The Orleans Parish District Attorney's Office believes the second shooting was meant to shut up Lampkin for the one that happened in June 2016. So, prosecutors charged Butler with attempted second degree murder again and added intimidation of a witness.
"We are very, very concerned about trying to keep the witnesses out of harms way," said Orleans Parish District Attorney Leon Cannizzaro.
Cannizzaro says his office reaches out to victims and witnesses, offering resources like counseling, help for substance abuse, job training and educational opportunities. Yet, for victims and witnesses of violent crimes, there's also relocation.
"Sometimes within the city of New Orleans is all it takes. Sometimes we will relocate them to another parish and, on rare occasions, we will relocate them outside of the state of Louisiana," Cannizzaro explained.
"It is nowhere approaching what most people consider witness protection," said Rafael Goyeneche, President of the Metropolitan Crime Commission.

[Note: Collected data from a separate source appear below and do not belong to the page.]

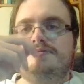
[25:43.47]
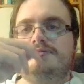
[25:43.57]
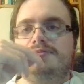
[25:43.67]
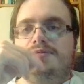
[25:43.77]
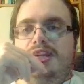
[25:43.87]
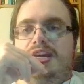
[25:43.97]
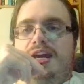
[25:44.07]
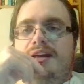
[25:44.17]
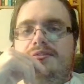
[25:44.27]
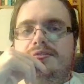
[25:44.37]

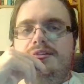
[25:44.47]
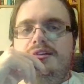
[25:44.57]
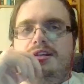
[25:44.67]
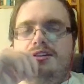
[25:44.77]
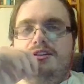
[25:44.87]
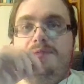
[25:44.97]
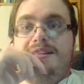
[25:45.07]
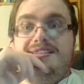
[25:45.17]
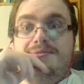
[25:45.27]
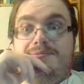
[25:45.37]
Yeah. There's been
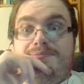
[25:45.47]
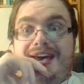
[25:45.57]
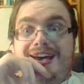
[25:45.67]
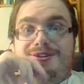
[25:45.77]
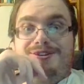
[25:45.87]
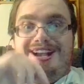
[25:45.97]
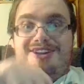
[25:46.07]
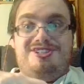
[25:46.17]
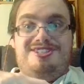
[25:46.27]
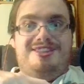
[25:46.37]
some bad
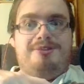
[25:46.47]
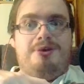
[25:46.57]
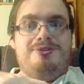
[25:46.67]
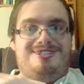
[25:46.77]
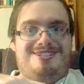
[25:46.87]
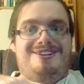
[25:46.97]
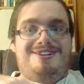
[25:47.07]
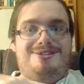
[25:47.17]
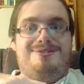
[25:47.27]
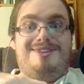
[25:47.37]
crashes in the Road Series
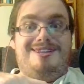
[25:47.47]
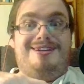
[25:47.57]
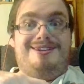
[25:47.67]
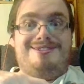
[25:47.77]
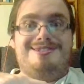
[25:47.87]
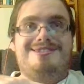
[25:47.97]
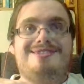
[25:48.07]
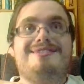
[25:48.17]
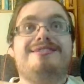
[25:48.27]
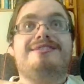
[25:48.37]
over the years.
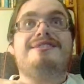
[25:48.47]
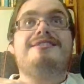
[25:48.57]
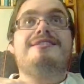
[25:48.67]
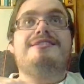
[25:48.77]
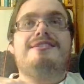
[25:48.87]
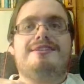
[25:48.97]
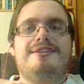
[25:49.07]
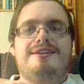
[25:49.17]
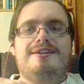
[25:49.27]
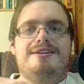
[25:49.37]

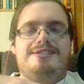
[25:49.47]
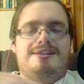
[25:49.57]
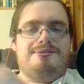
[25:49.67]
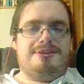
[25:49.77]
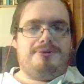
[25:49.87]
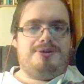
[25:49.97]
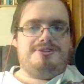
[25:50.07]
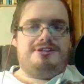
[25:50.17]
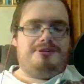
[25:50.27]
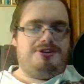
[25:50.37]
Thing with the Road
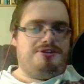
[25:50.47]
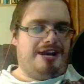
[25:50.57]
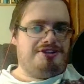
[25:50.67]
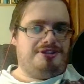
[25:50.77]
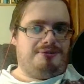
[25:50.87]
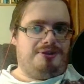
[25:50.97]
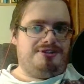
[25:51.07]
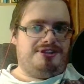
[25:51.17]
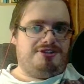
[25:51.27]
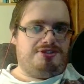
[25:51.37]
Series, when you crash in the Road
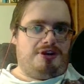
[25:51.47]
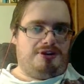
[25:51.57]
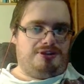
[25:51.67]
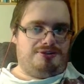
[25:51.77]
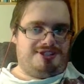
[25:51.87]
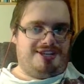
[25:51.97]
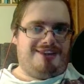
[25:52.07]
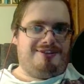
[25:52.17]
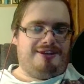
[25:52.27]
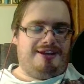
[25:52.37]
Series, you're all close
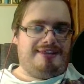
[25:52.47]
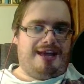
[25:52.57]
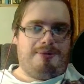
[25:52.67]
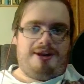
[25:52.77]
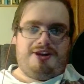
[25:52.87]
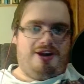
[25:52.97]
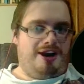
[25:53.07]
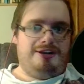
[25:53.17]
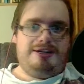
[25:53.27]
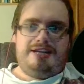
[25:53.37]
together like that. One
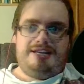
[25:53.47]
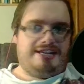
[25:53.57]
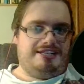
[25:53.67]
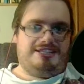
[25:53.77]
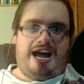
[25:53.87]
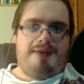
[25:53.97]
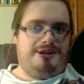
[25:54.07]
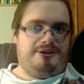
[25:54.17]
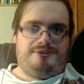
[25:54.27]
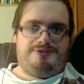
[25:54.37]
car, it's like a
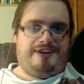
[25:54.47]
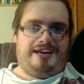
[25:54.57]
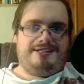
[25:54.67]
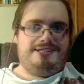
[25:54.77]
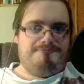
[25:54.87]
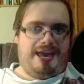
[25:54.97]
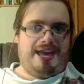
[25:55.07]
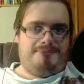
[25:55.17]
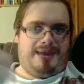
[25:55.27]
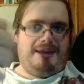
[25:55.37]
domino effect. Bang,
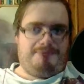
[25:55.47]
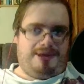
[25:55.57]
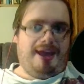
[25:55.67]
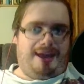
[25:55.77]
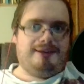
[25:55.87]
bang, bang.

That is, there's no change of identify or cross-country relocation and job placement. Goyeneche says the reason is valid.
"No city can afford to provide the resources the way the federal government does, probably for no more than a couple of dozen cases per year," Goyeneche said.
Goyeneche says, right now, there are 150 murder cases waiting to be prosecuted.
Even so, Cannizzaro says the witness and victim assistance program has been effective for those who take advantage of it.
"Mr. Lampkin appeared to be interested, at first, then subsequently declined to participate in the program and just simply broke off contact with the victim witness counselor. As a result of that, unfortunately, he was unable to receive the benefits of the program and this did end very tragically for him," Cannizzaro said.
"It doesn't benefit us at all for him to disappear because he's the one person who can come in and say these allegations are not true," said Christopher Butler's attorney Gregory Carter.
Carter argues his client has no reason to hurt Lampkin or even retaliate because he never shot him in the first place.
"Their case is kind of centered around Mr. Lampkin and his ability to testify in court. What I've always heard is that Mr. Lampkin took back his initial accusations against my client," Carter explained.
Lampkin was set to testify as a witness in his own shooting in the second degree murder trial against Butler. It was supposed to start Wednesday but has since been postponed due to Lampkin's death.
"We want to be in court. We want him to take the witness stand. We want him to be able to tell, not just the 12 jurors that will be in the box, but the entire city of New Orleans, the entire state of Louisiana that my client didn't have anything to do with this," said Carter.
Orleans Parish District Attorney Spokesperson, Ken Daley, says it would be imprudent for defense counsel to speculate as to what the victim's testimony would entail. He declined further comment citing open status of the case.